My father wasn't badly hurt but the Buick was a mess. And he was chided for driving too fast by the richest of the Baptist church congregation. Which made our whole family decide that moneyed folks weren't very likeable. And my mother decided that my father should become somewhat like Miniver Cheevy, the title character in a poem written by E.A. Robinson nearly a century ago:

"Miniver scorned the gold he sought,

But sore annoyed was he without it;

Miniver thought, and thought, and thought,

And thought about it."

But I digress. All that reminiscence came to mind a couple of weeks ago when Warren Buffett, the second most richest man in America. testified before the U.S. Senate Finance Committee in defense of the federal estate tax. That's a tax on inherited wealth and it's been around since 1916. President Bush—and others who are in line to inherit big bucks—want to do away with it.

They call it the death tax.

It's the kind of tax that English majors don't need to worry too much about because the vast majority of us won't leave an estate of $2 million or more, the point at which the current estate tax kicks in.

But people like Warren Buffett, whose estate is currently worth about $52 billion, second only to the estate of Bill Gates, would pay a whole lot.

And get this: he's all in favor of doing it.

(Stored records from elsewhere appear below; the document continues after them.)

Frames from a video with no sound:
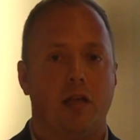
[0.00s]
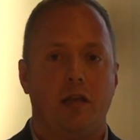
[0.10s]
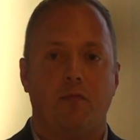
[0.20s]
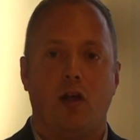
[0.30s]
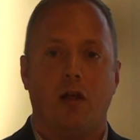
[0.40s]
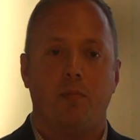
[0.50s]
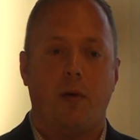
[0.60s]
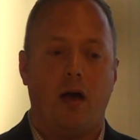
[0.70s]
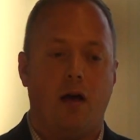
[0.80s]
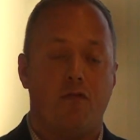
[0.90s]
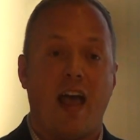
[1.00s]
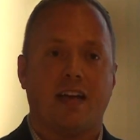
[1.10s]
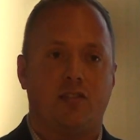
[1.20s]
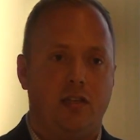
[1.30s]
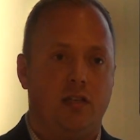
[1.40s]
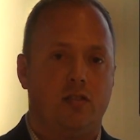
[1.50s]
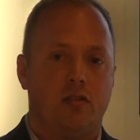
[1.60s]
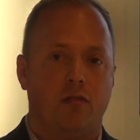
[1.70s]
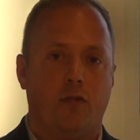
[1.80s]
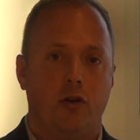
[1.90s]
They develop
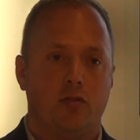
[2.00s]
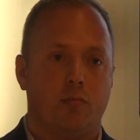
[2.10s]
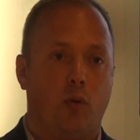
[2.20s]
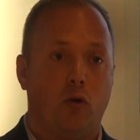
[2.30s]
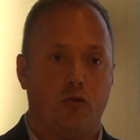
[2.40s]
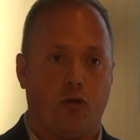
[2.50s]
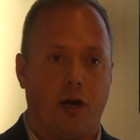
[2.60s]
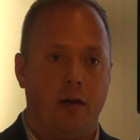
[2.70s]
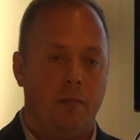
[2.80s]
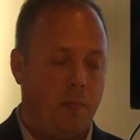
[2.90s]
vaccines for use in poultry.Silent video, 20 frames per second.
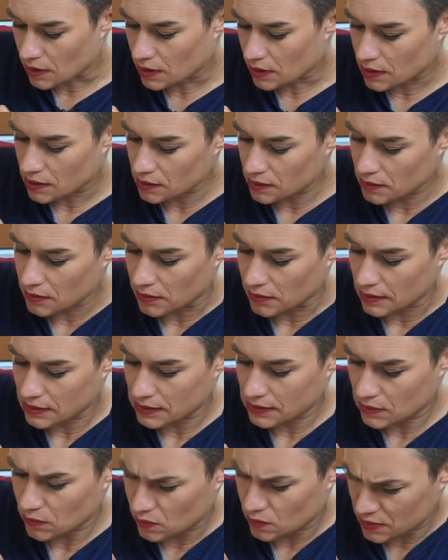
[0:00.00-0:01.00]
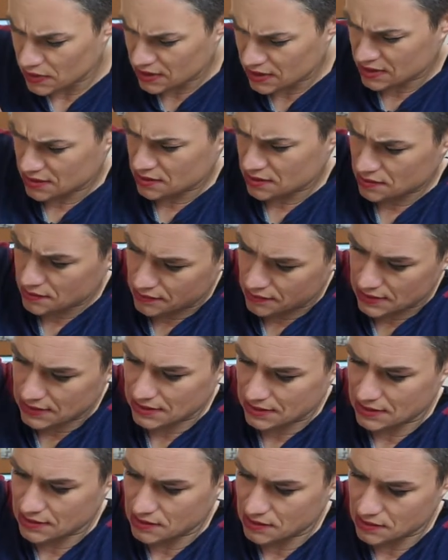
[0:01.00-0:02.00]
Come on,
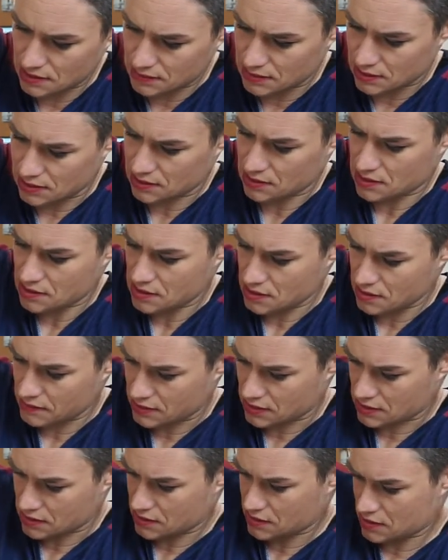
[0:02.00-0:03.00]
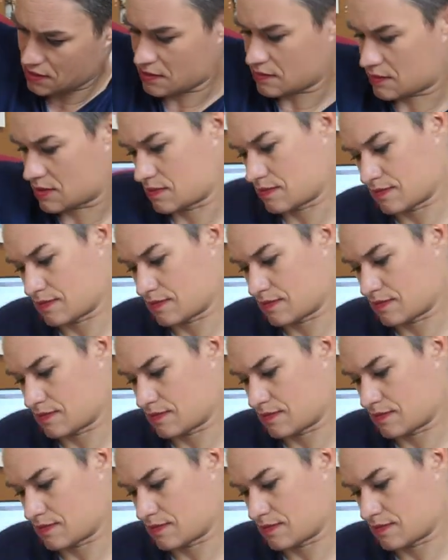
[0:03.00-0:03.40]
come on, come on, come on.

Here's what ticks Buffett off: he was taxed at 17.7 percent on the $46 million he made last year. But his secretary, who earned $60,000 last year, was taxed at 30 percent of her income. And—are you ready for this?—he's not ticked off because he had to pay more than she did. He's ticked off because his tax was based on barely half the percentage as his secretary's was.

He told the U.S. Senate Finance Committee that "I think we need to…take a little more out of the hides of guys like me."

And he said that the richest among us "pay a lower part of our income than our receptionists do, or our cleaning ladies, for that matter. If you're in the luckiest 1 percent of humanity, you owe it to the rest of humanity to think about the other 99 per cent."

This from a guy who still lives in an Omaha house that he paid $31,500 for in 1958.

How many billionaires do you know who are willing to protest their secretaries being taxed at a greater percentage of their income than the billionaires are taxed?

It's enough to give even an English major the fantods. And it moved Buffett to tell the Senate Finance Committee that "Dynastic wealth, the enemy of meritocracy, is on the rise….Equality of Opportunity has been on the decline. A progressive and meaningful estate tax is needed to curb the movement of a democracy toward plutocracy."

And when Republican Chairman Charles Grassley said that "the death tax" was "fundamentally wrong," Buffett said that the use of "death tax" was "intellectually dishonest" and "clever, Orwellian, and dead wrong."

Tough Talk, but that's what you're asking for when you cross your understanding of how money works with the understanding of someone called the Oracle of Omaha.